Взгляд Ахкеймиона был прикован к листу пергамента, как будто схема полностью завладела его мыслями.

— Я знаю, что тебе полагается делать, Акка. В Сумне ты постоянно куда-то уходил, кого-то расспрашивал, встречался с осведомителями. Ну или ждал новостей. Ты все время шпионил. А теперь — перестал. С тех пор как привел меня в свою палатку, ты уже не шпионишь.

— Я думал, это будет справедливо, — небрежно произнес он. — В конце концов, ты же отказалась от…

— Не лги, Акка.

Ахкеймион вздохнул и ссутулился, словно раб, несущий тяжелый груз. Эсменет смотрела ему в глаза. Ясные, блестящие карие глаза. Беспокойные. Печальные и мудрые. И, как всегда, когда она оказывалась рядом с ним, Эсменет захотелось запустить пальцы в его бороду и нащупать под ней подбородок.

«Как я тебя люблю…»

— Это не из-за тебя, Эсми, — сказал он. — Это из-за него…

Его взгляд скользнул по имени, расположенному рядом со словом «Консульт», — по единственному имени, которое он не прочел вслух.

Да в том и не было нужды.

— Келлхус, — произнесла она.

Некоторое время они сидели молча. По кроне сосны пробежал порыв ветра, и Эсменет краем глаза заметила пух, летящий прочь, вверх по гранитному склону и дальше, в беспредельное небо. На миг она испугалась за сохнущие листы пергамента, но те были надежно придавлены камнями, и лишь их углы приподнимались и опускались, словно беззвучно шевелящиеся губы.

Они перестали говорить о Келлхусе с тех самых пор, как бежали с равнины Битвы. Иногда это казалось безмолвным соглашением из тех, что обычно заключают любовники, чтобы не бередить общие раны. А иногда — случайным совпадением антипатий: например, точно так же они избегали разговоров о верности и сексе. Но по большей части в этом просто не было нужды, как если бы все слова, которые только можно произнести, уже были сказаны.
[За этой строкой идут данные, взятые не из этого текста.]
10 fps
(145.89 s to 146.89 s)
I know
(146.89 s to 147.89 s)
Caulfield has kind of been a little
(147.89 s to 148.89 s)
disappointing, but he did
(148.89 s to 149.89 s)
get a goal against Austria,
Некоторое время Келлхус вызывал у Эсменет беспокойство, но вскоре она заинтересовалось им: сердечный, доброжелательный и загадочный человек. А потом в какой-то момент он будто вырос, и все прочие очутились в его тени, словно он был благородным и понимающим отцом или великим королем, преломляющим хлеб с рабами. А теперь Келлхус и вовсе превратился в сияющую фигуру — и это ощущение лишь усилилось, когда его не оказалось рядом. Как будто он — маяк в ночи. Нечто такое, за чем они должны следовать, ибо все прочее вокруг — тьма…

«Что он такое?» — хотела спросить Эсменет, но вместо этого молча взглянула на своего любовника.

На своего мужа.

Они улыбнулись — робко, как если бы только сейчас вспомнили, что не чужие друг дружке. Соединили сухие, согретые солнцем руки. «Я никогда еще не была настолько счастлива».

Если бы только ее дочка…

— Пойдем, — сказал вдруг Ахкеймион, с усилием поднимаясь на ноги. — Я хочу кое-что тебе показать.
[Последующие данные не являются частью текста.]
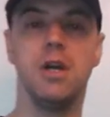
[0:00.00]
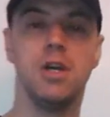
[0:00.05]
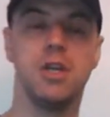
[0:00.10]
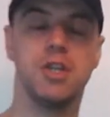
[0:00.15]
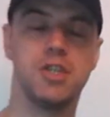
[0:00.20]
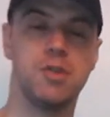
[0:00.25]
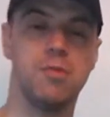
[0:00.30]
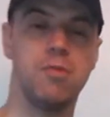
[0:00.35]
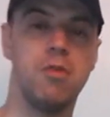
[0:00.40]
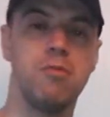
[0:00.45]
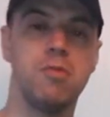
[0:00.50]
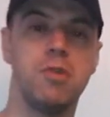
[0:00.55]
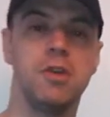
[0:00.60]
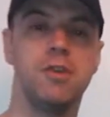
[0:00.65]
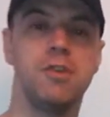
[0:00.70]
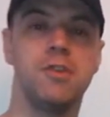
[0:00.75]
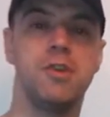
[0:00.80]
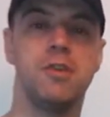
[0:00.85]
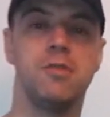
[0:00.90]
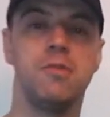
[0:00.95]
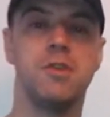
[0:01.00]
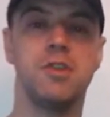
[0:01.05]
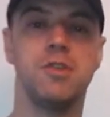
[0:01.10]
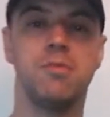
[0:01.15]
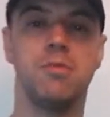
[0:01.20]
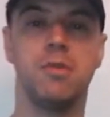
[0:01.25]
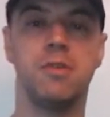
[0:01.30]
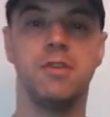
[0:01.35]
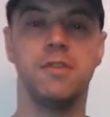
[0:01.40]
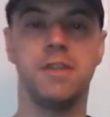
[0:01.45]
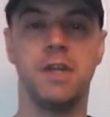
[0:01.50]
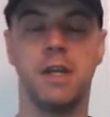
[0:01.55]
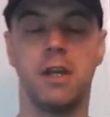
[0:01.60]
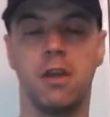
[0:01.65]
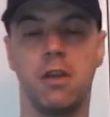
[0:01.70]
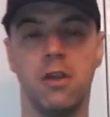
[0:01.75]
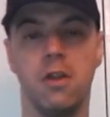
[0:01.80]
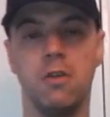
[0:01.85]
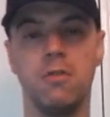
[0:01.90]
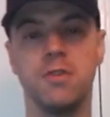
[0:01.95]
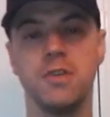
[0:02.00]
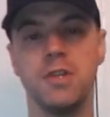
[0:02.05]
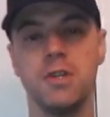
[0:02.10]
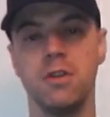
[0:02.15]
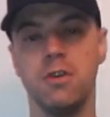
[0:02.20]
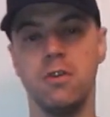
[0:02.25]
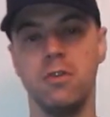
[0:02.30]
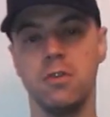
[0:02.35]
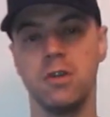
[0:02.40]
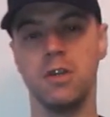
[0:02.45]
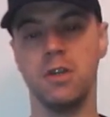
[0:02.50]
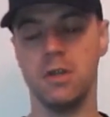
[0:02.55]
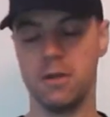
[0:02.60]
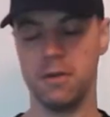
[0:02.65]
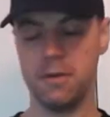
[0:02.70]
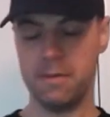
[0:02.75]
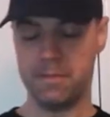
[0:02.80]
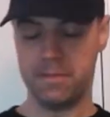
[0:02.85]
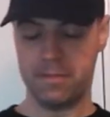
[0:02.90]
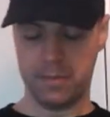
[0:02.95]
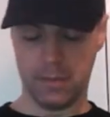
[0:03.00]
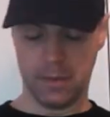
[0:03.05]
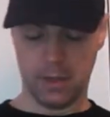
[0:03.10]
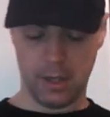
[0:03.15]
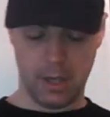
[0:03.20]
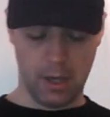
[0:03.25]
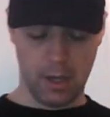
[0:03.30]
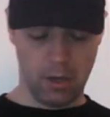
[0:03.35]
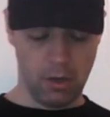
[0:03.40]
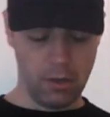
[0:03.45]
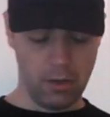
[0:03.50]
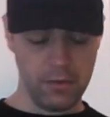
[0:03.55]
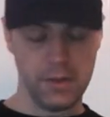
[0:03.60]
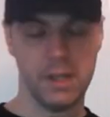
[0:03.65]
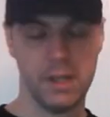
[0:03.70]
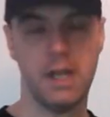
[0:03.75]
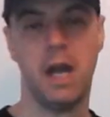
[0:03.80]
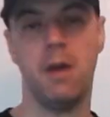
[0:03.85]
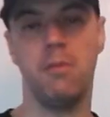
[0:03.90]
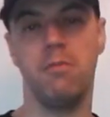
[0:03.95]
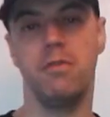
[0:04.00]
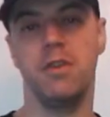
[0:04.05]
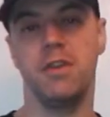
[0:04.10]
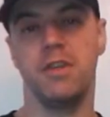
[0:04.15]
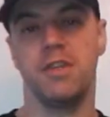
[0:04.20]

So what we're going to do is we're going to take a closer look on the camera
Они поднялись на голый, раскаленный от солнечного жара склон. Эсменет шипела и подпрыгивала, чтобы не обжечь ноги, пока они забирались на закругленный выступ. На самом верху она приставила ладонь ко лбу, защищая глаза от палящего солнца. А потом она увидела их…

— Сейен милостивый… — прошептала она.

Колонны солдат темнели на равнине, словно тени огромных туч; их доспехи алмазной пылью блестели на солнце.

— Священное воинство выступило в путь, — с благоговением сказал Ахкеймион.

От этого зрелища захватывало дух. Эсменет видела отряды рыцарей — сотни и тысячи, — и огромные колонны пехотинцев, длиной в целые города. Она видела обозы, ряды повозок, казавшихся издалека малыми песчинками. И реющие знамена, тысячу знамен с гербами домов, и на каждом было шелком вышито изображение Бивня…

— Как же их много! — вырвалось у Эсменет. — До чего же, наверное, сейчас страшно фаним…

— Больше двухсот пятидесяти тысяч, — отозвался Ахкеймион. — Во всяком случае, так говорит Ксин…

Эсменет показалось, будто его голос доносится из глубины пещеры. Он звучал глухо, словно у человека, угодившего в ловушку.

— И, возможно, столько же обслуги… Никто не знает точно.

Тысячи и тысячи. Море людей раскинулось на равнине. Эсменет подумалось, что они движутся, словно вино, растекающееся по шерстяной ткани.

Как могло случиться, что столько людей посвятили себя одной цели, ужасной и грандиозной? Одному месту. Одному городу.

Шайме.

— Это… это…

Эсменет поджала губы.

— Это похоже на твои сны?

Ахкеймион ответил не сразу, и, хотя он стоял ровно, Эсменет вдруг испугалась, что он сейчас упадет. Она схватила колдуна за локоть.

— Да. Это похоже на мои сны, — сказал Ахкеймион.